The successor problem is important, but it assumes we have the values already.
I’m imagining algorithms designing successors with imperfect values (that they know to be imperfect). It’s a somewhat different problem (though solving the classical successor problem is also important).
I agree with you that utility-maximizing “maximum optimization power” AIs need to have some knowledge of human values to be safe—at least enough to avoid bad side effects.
On the other hand, I think that when you have an AI that can safely create 2 copies of the same strawberry, there might still be problems to solve that the AI might not already be solved at that point—like how to aggregate preferences of various people, how to extrapolate human values into weird situations, etc.
On the other other hand, some alignment problems give me the impression that they’re independent of human values—like mesa-optimization or “Look where I’m pointing, not at my finger”.
Maybe “to what degree is solving this subproblem of alignment necessary to have a safe strawberry cloner” might be an interesting distinction.
If we have an algorithm that aligns an AI with X values, then we can add human values to get an AI that is aligned with human values.
On the other hand, I agree that it doesn’t really make sense to declare an AI safe in the abstract, rather than in respect to say human values. (Small counterpoint: in order to be safe, it’s not just about alignment, you also need to avoid bugs.
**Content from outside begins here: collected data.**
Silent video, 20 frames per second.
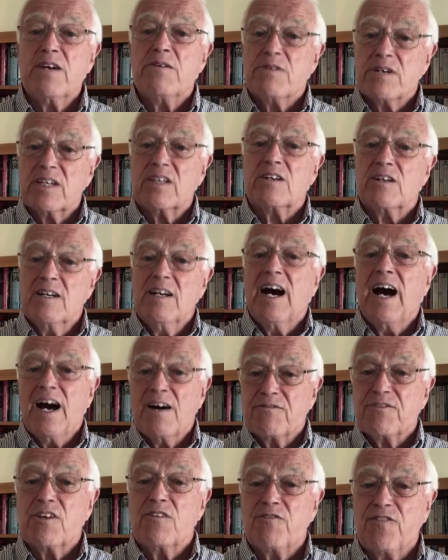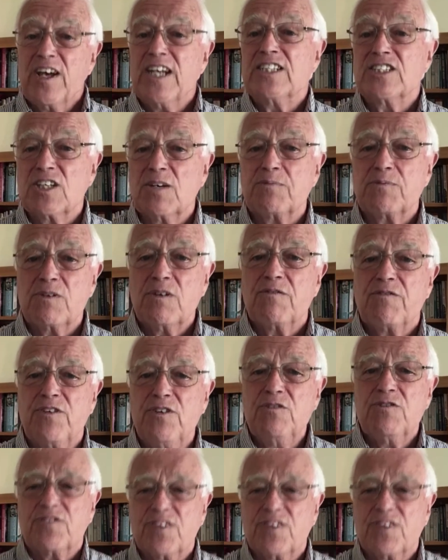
they were going to have to face up to a few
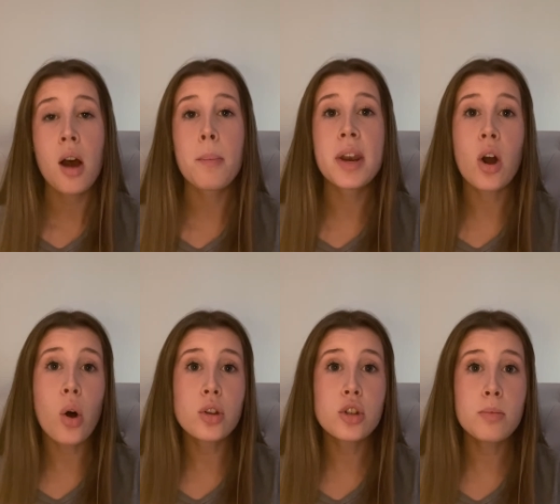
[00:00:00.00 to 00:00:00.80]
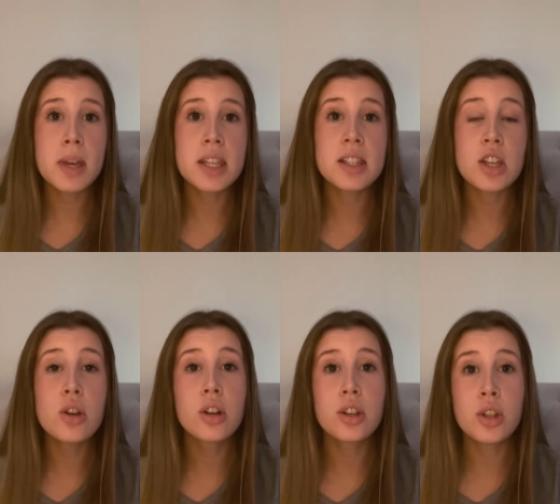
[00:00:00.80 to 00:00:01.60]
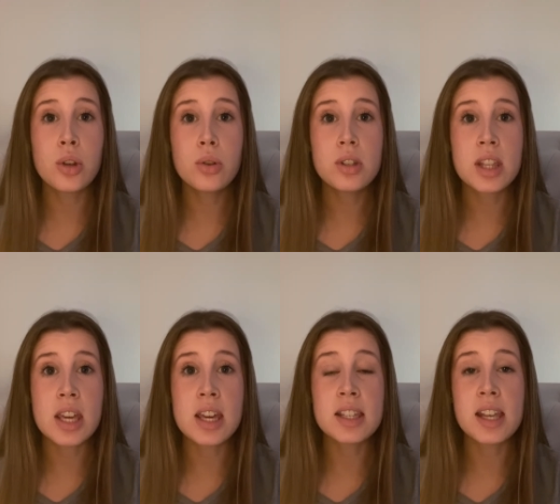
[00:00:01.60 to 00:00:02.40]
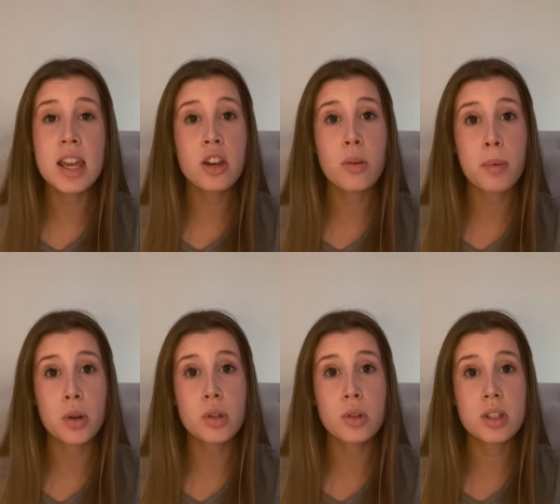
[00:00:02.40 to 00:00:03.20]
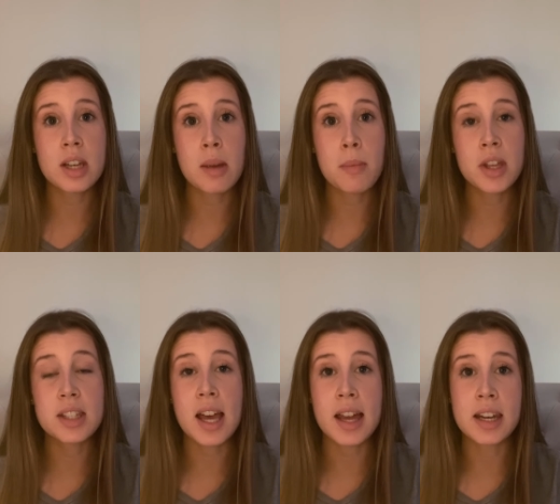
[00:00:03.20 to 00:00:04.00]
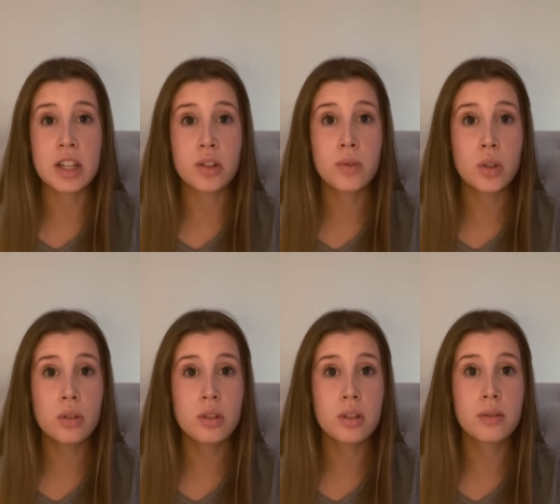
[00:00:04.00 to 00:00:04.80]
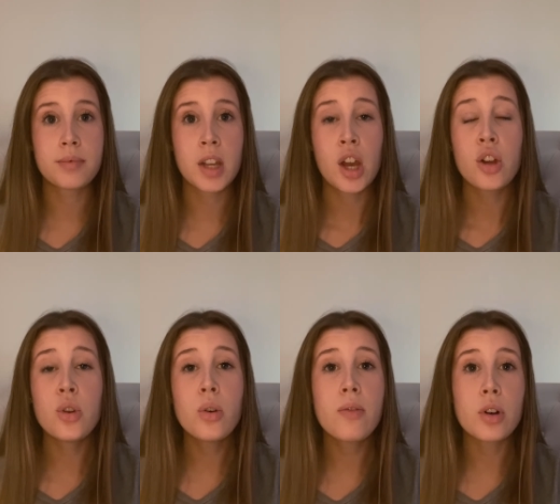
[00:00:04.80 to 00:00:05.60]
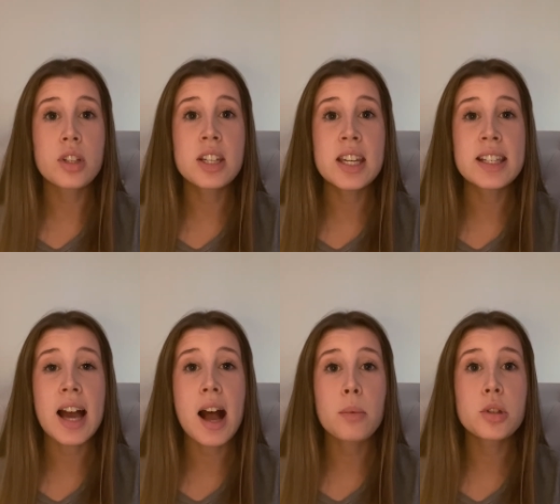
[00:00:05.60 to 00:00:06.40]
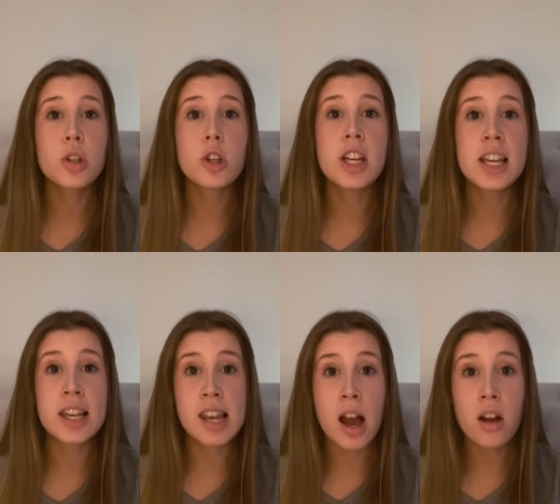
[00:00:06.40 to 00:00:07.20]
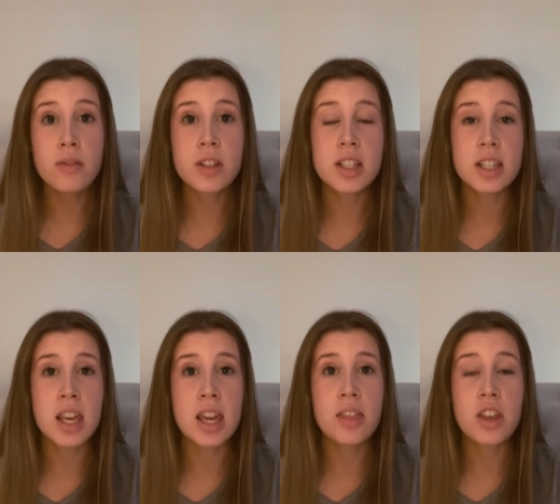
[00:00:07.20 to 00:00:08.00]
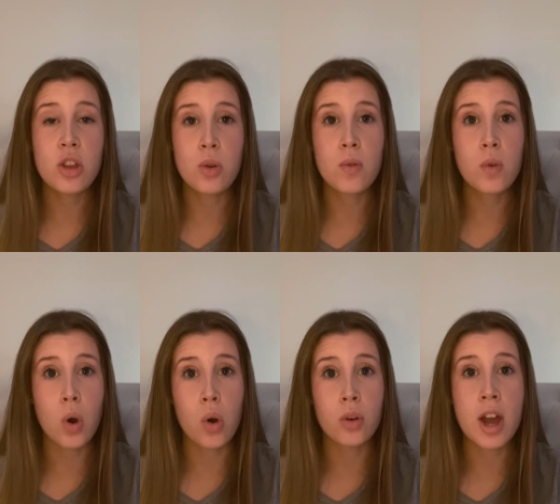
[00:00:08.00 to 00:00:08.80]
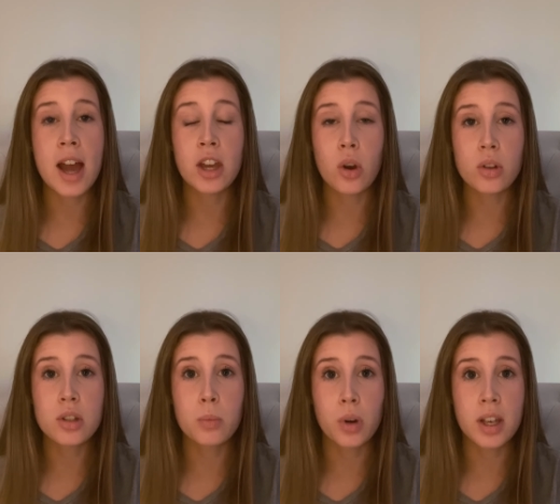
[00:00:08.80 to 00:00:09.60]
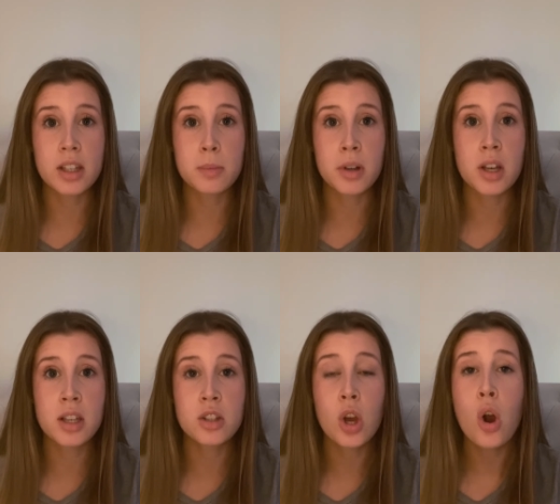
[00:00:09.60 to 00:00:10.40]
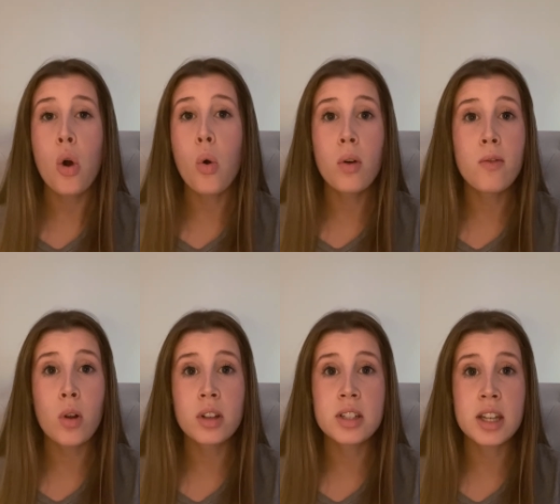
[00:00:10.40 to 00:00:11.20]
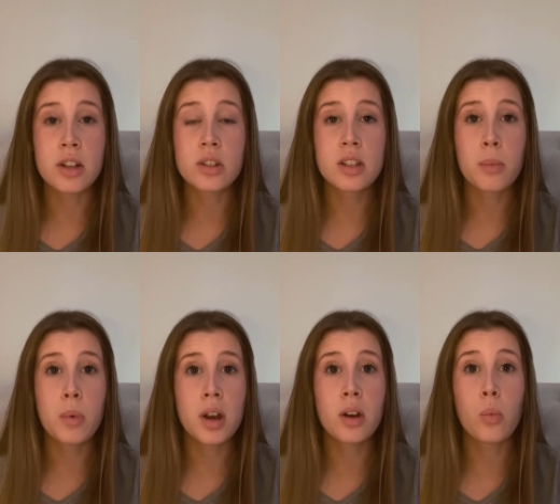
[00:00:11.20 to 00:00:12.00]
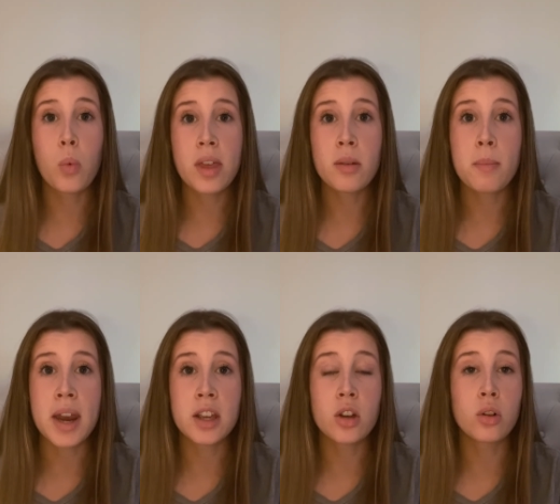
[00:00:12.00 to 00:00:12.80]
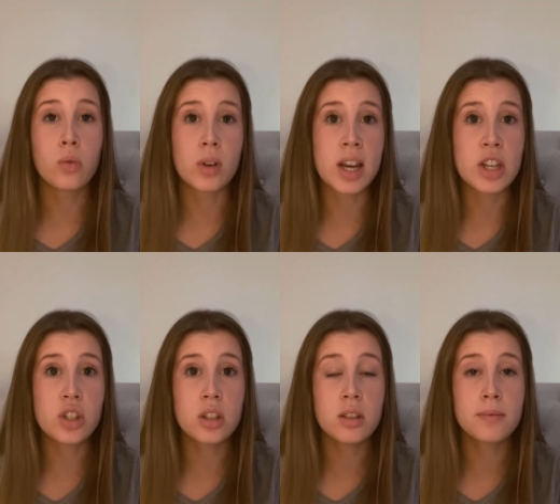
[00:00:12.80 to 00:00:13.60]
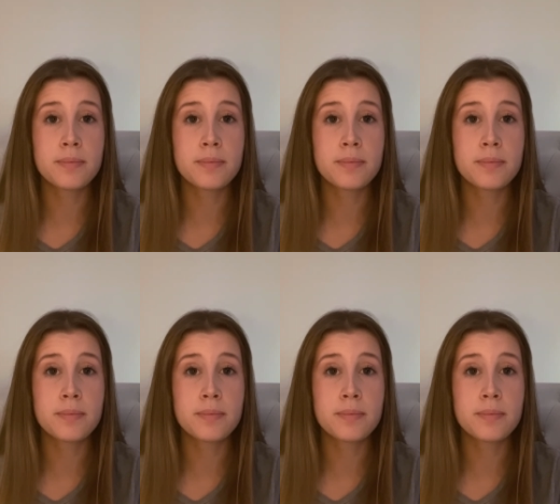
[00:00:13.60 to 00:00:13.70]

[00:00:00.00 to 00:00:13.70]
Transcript: but it also means that you can use these in your personal statements and interviews. Universities absolutely love to see that you've gone and got some work experience or volunteered somewhere with a medical relation.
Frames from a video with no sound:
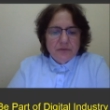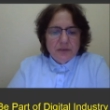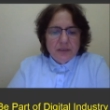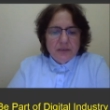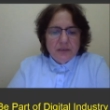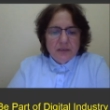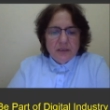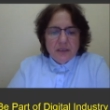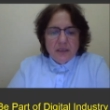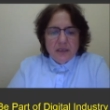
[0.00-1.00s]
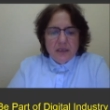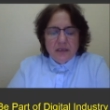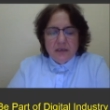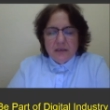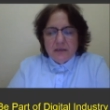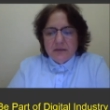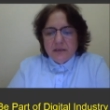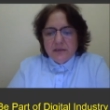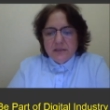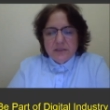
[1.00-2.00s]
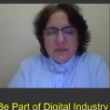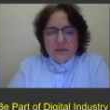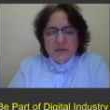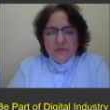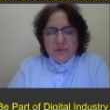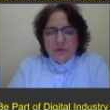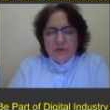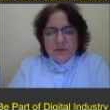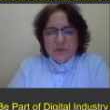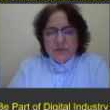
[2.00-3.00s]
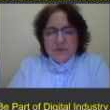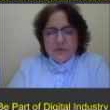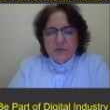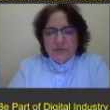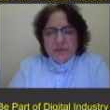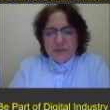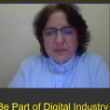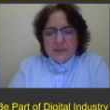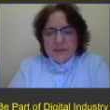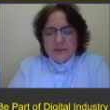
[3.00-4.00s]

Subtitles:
in large portions of this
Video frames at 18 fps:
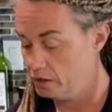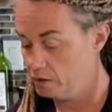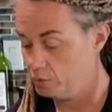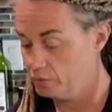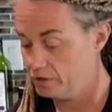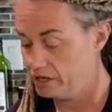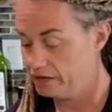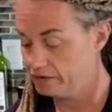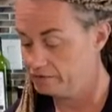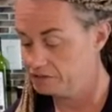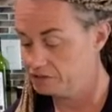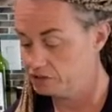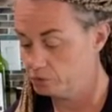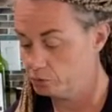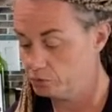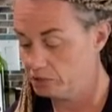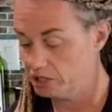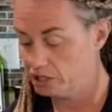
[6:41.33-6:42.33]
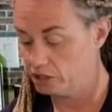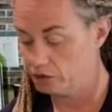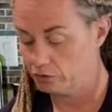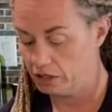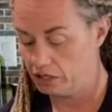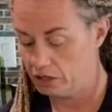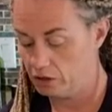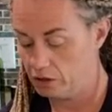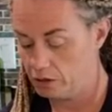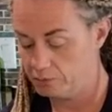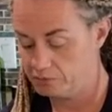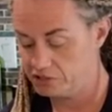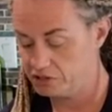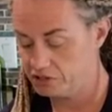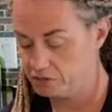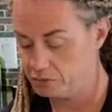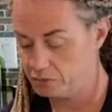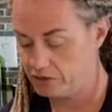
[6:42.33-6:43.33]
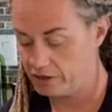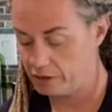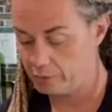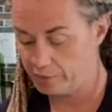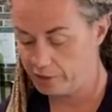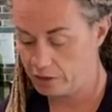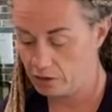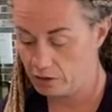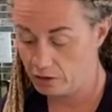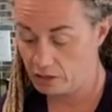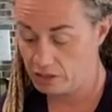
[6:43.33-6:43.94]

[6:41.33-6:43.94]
we have so many great options with Epicure.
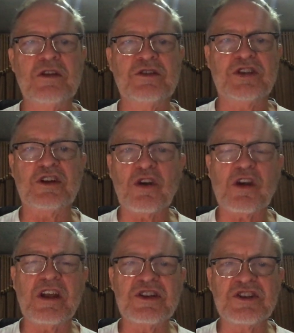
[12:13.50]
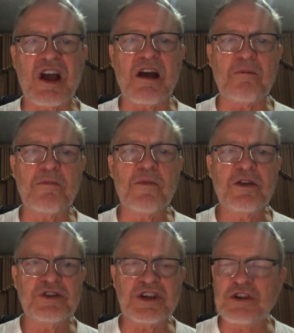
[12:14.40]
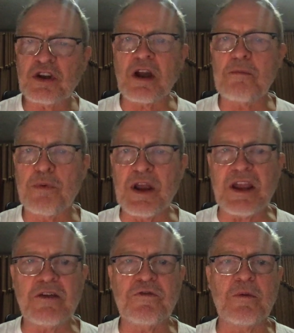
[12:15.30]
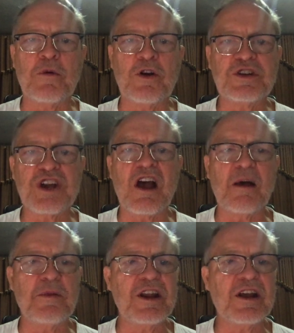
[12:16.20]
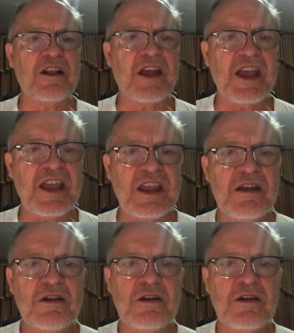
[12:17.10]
She took a break from her job in L.A.,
This can be defined without reference to human values. However, this isn’t sufficient for safety).
I suppose this works as a criticism of approaches like quantisers or impact-minimisation which attempt abstract safety. Although I can’t see any reason why it’d imply that it’s impossible to write an AI that can be aligned with arbitrary values.
I don’t think we are indifferent to these outcomes. We leave them to luck, but that’s a fact about our limited capabilities, not about our values. If we had enough control over “chaotic weather changes” to steer a hurricane away from a coastal city, we would very much care about it. So if a strong AI can reason through these impacts, it suddenly faces a harder task than a human: “I’d like this apple to fall from the table, and I see that running the fan for a few minutes will achieve that goal, but that’s due to subtly steering a hurricane and we can’t have that”.
Yes, but we would be mostly indifferent to shifts in the distribution that preserve most of the features—eg if the weather was the same but delayed or advanced by six days.